111. The Court furthermore notes that, as pointed out by the Government, the applicant could also have brought a private criminal action for the offence of slight bodily harm following the rejection of his criminal complaint lodged against the police officers involved (see paragraph 46 above). However, having received the said criminal complaint the public prosecutor’s office was already under a duty to ensure that the preliminary investigation was carried out, that the evidence was obtained and that, if the evidence against the alleged perpetrators was sufficient, criminal proceedings were pursued against them.

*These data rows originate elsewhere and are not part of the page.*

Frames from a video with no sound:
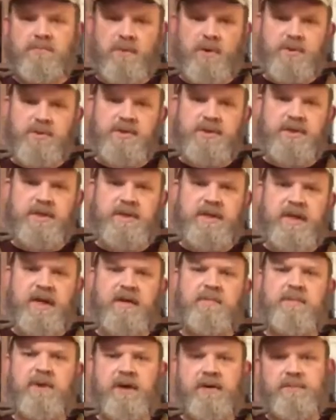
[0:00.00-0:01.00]
most of the
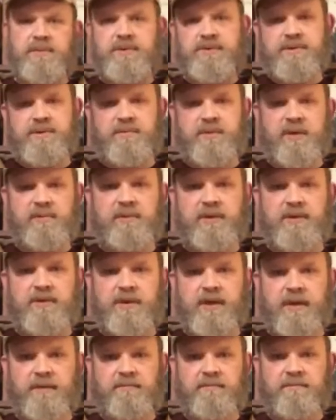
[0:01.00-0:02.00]
time I'm using my blue
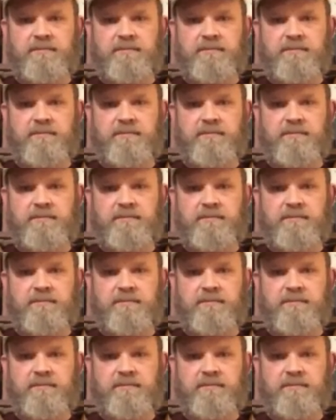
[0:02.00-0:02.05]
gun.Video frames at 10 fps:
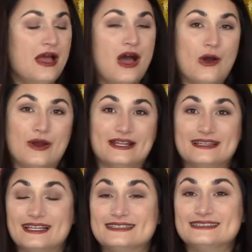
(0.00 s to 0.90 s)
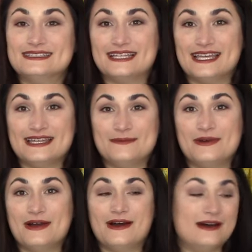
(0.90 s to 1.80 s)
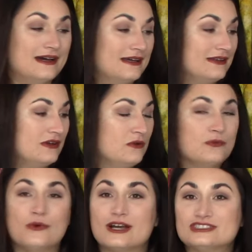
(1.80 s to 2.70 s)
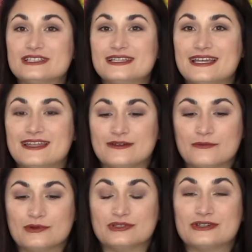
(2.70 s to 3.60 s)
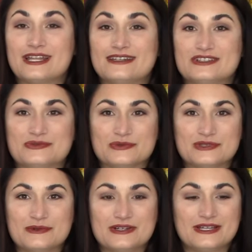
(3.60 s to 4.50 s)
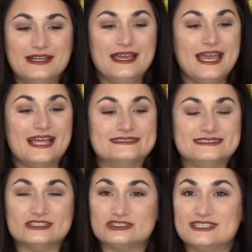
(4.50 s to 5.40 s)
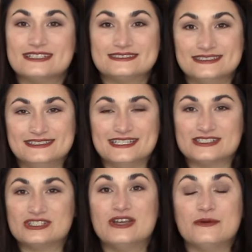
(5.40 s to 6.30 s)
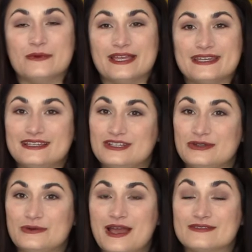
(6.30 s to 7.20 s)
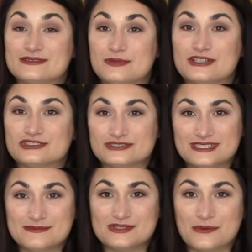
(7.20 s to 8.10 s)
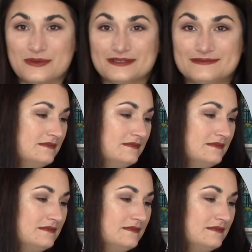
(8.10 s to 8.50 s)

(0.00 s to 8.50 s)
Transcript: All right, let's keep on watching, and we'll learn how to do ruler work and stitch next to the ditch when you have pressed your seams open.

The Court therefore sees no reason in these circumstances to require the applicant to pursue yet another avenue of pressing criminal charges, this being the responsibility of the public prosecution service which is certainly better, if not exclusively, equipped in that respect (see, mutatis mutandis, Matko v. Slovenia, no. 43393/98, § 90, 2 November 2006, and Stojnšek v. Slovenia, no. 1926/03, § 79, 23 June 2009). The Court therefore dismisses the Government’s objection in that connection.